I've just gone out on a fabulous fate with a girl--now woman, who I knew while we were both growing-up. After the date she made a remark, something like: "You're still the same old Josh."

My initial feelings when I hear something like that is to think of it in terms of, "Just the same old you..." or something that is tainted with a negative connotation, however, the more that I think about that idea, the happier I am with myself. For example, the happier I am to realize that, 'Yes, I act the same way as I must have when I was 17-or-18-or-so' but I know that I am not a child now and I prefer to think of myself as not being immature, and so I'm left with the idea that, 'I must have been an extraordinarily mature 17-or-18-or-so year-old.'

Not that I am praising myself or even trying to boast as to my level of maturity (because I know that I still could mature in a lot of ways--at least 2 different ways! :), but am just happy to know that I've stayed constant in most ways over the years, AND I know that the accident that I was in and the coma that I was in didn't change me fundamentally...

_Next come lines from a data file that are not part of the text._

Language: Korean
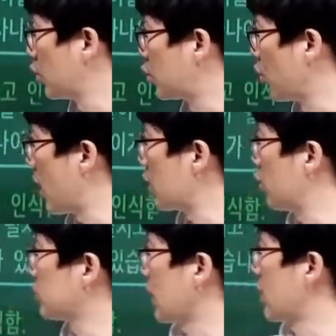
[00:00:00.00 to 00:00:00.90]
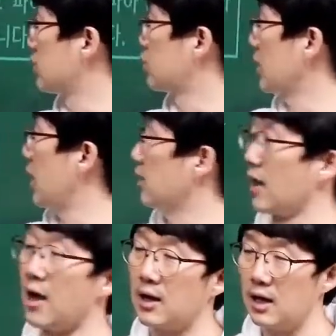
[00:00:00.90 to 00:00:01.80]
조화로운 자연 속에
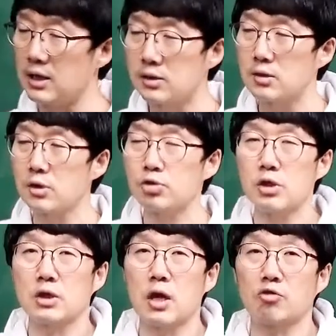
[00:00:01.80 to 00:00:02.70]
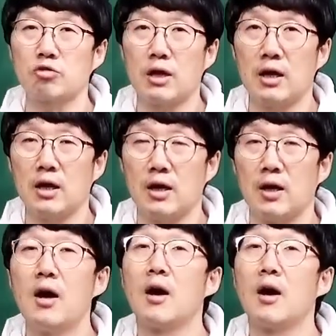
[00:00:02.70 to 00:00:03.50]
내가 있을 수 있겠구나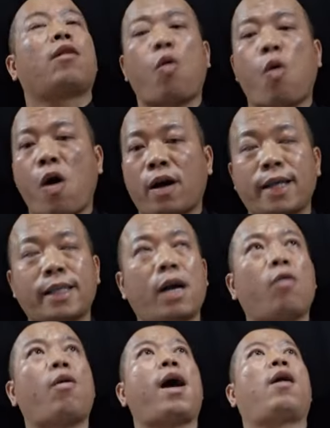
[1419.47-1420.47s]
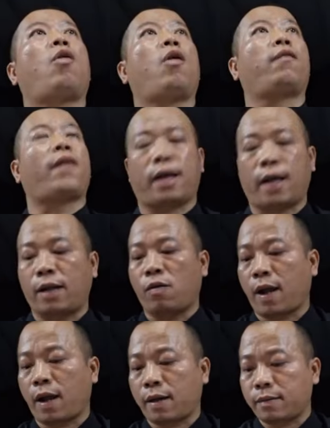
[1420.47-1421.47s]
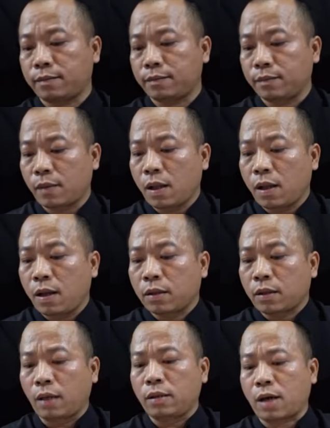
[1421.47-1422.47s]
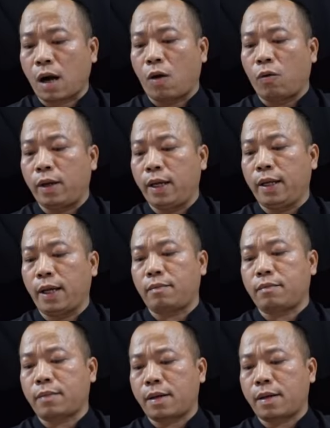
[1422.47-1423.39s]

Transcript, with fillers: họ gây ra họa họ phải gánh họa thân khẩu ý niệmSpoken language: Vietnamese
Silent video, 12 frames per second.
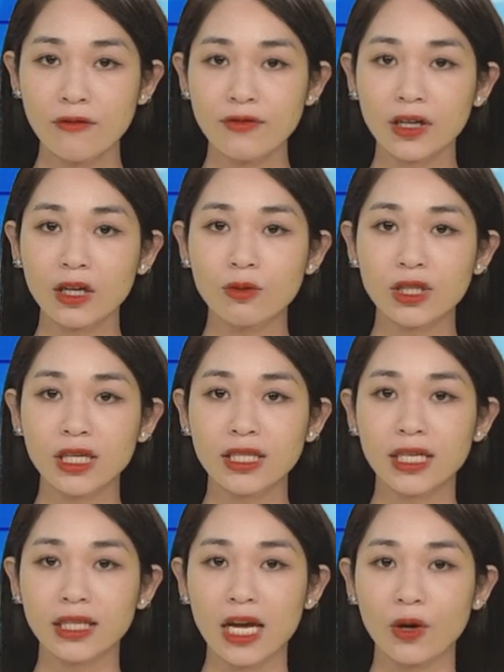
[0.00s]
Việc điều trị
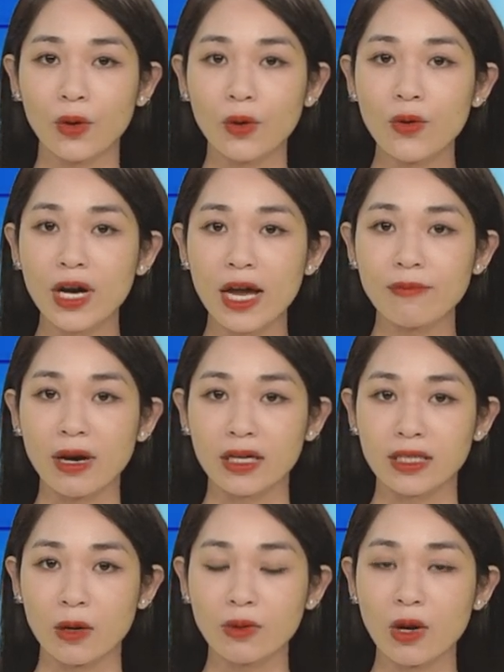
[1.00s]
triệt để khối u gan
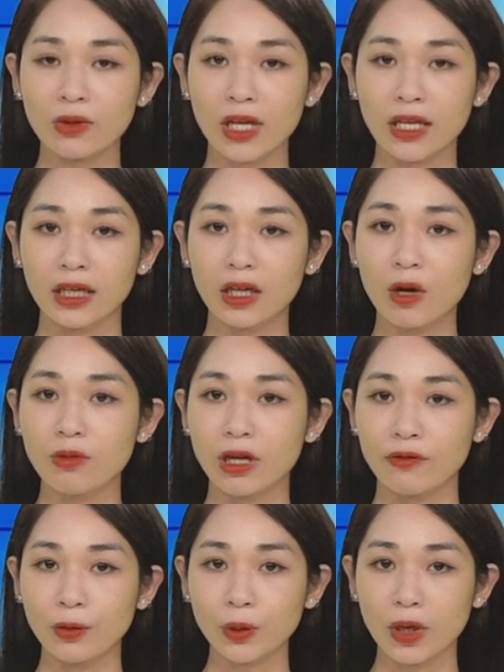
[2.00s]
bằng sóng cao tần không
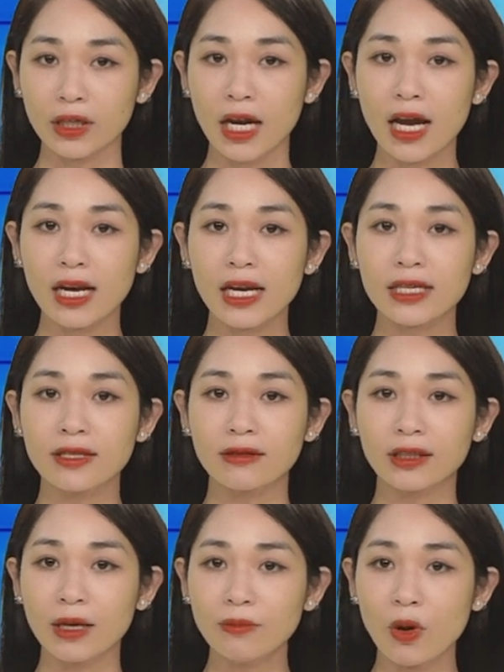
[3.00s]
cần phẫu thuật là
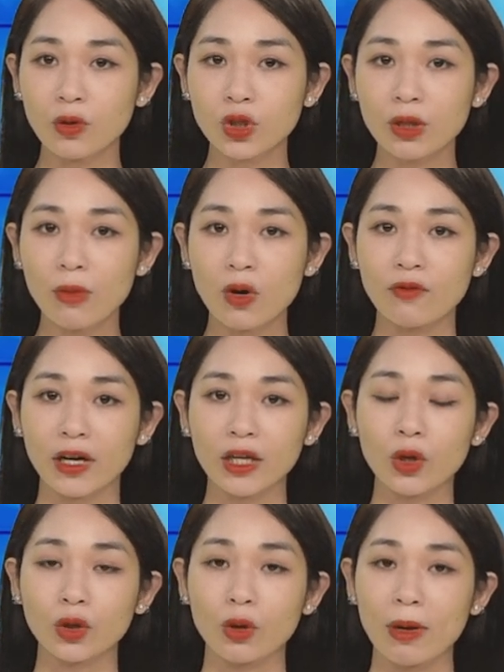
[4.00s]
sự tiến bộ chuyên môn và
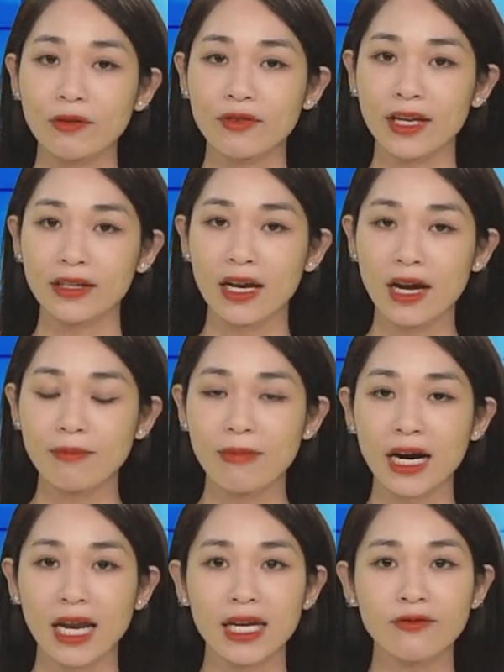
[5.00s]
kỹ thuật của bệnh viện –
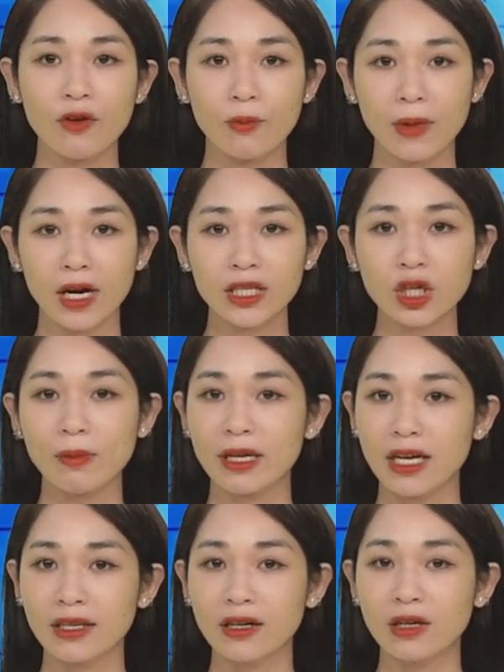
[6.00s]
mang lại hy vọng mới cho
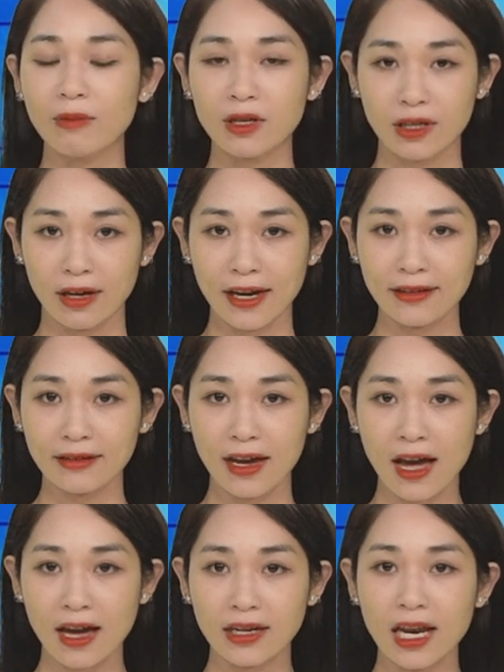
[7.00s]
bệnh nhân hơn bao giờ hết.
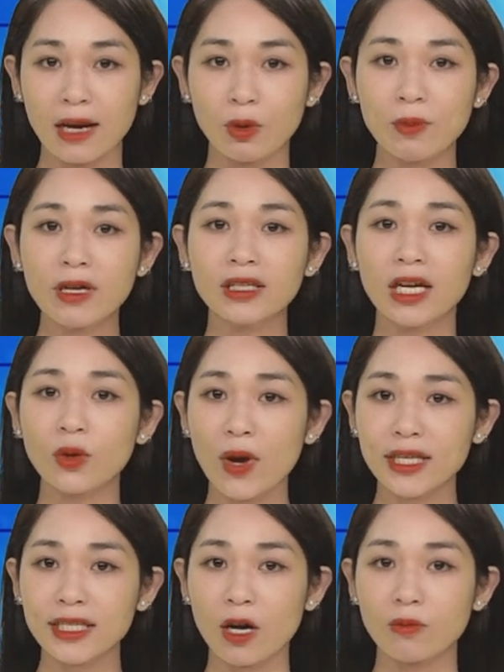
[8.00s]
Đây là một bước tiến
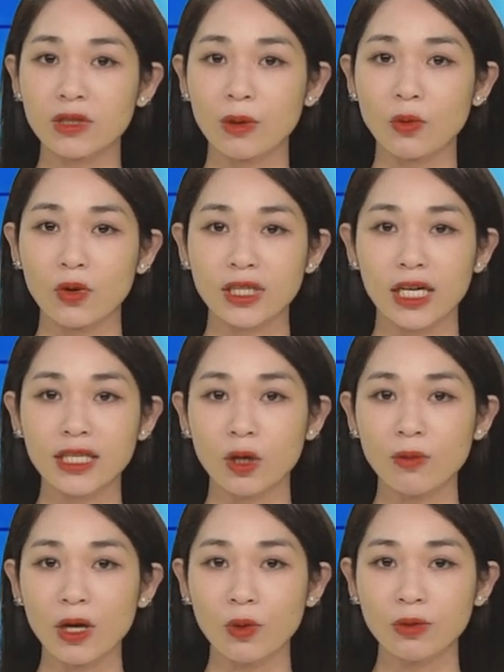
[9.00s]
quan trọng trong cuộc chiến
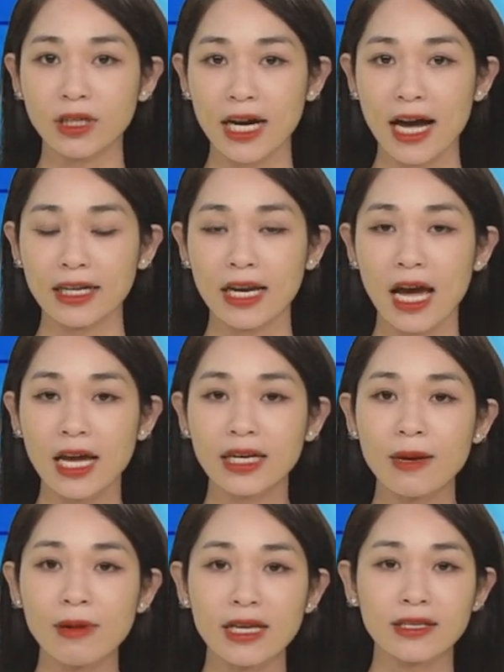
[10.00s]
chống lại ung thư gan,
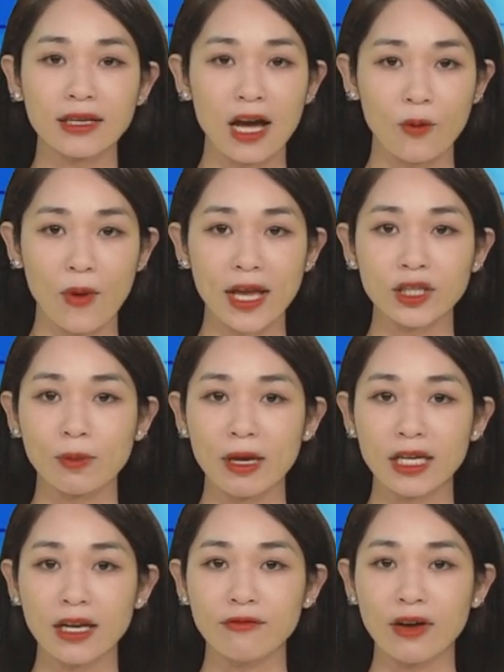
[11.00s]
đem lại sự lạc quan cho
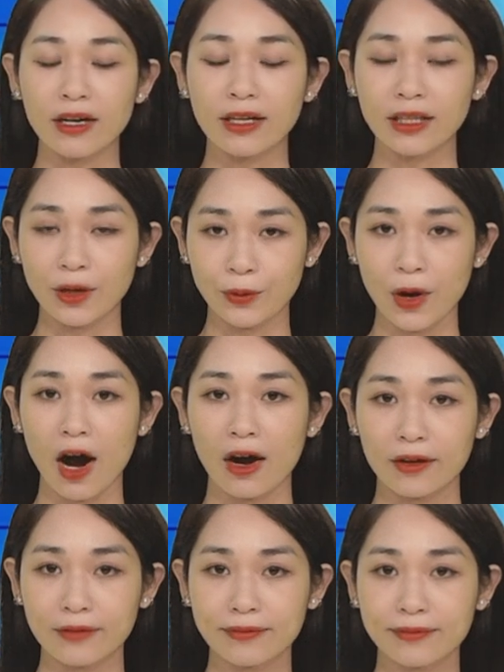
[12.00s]
bệnh nhân và người thân của họ.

But... I am still left with the metaphor that C. S. Lewis wrote of in The Weight of Glory:

"Imagine yourself as a living house. God comes in to rebuild that house. At first, perhaps, you can understand what He is doing. He is getting the drains right and stopping the leaks in the roof and so on: you knew that those jobs needed doing and so you are not surprised. But presently He starts knocking the house about in a way that hurts abominably and does not seem to make sense. What on earth is He up to? The explanation is that He is building quite a different house from the one you thought of — throwing out a new wing here, putting on an extra floor there, running up towers, making courtyards. You thought you were going to be made into a decent little cottage: but He is building a palace."

I am pretty sure that the accident was one of the first of those "knocking the house about in a way that hurts abominably" and I am better prepared now to give myself over to the other floors that need to be put on or the other towers that are run up.

JPS

1 comment:

  1. Cool! I'm glad you had a fun date. However, I knew you when you were 17, 18 etc. . . and I'm not sure I'd use "mature" to describe you. I think it would have been boring if you were mature. Compared to our other friends, you may have been more reserved...but mature? A few words: Niagara, Handcuffs, Prelly, Abe Froman. I wouldn't change those days for anything.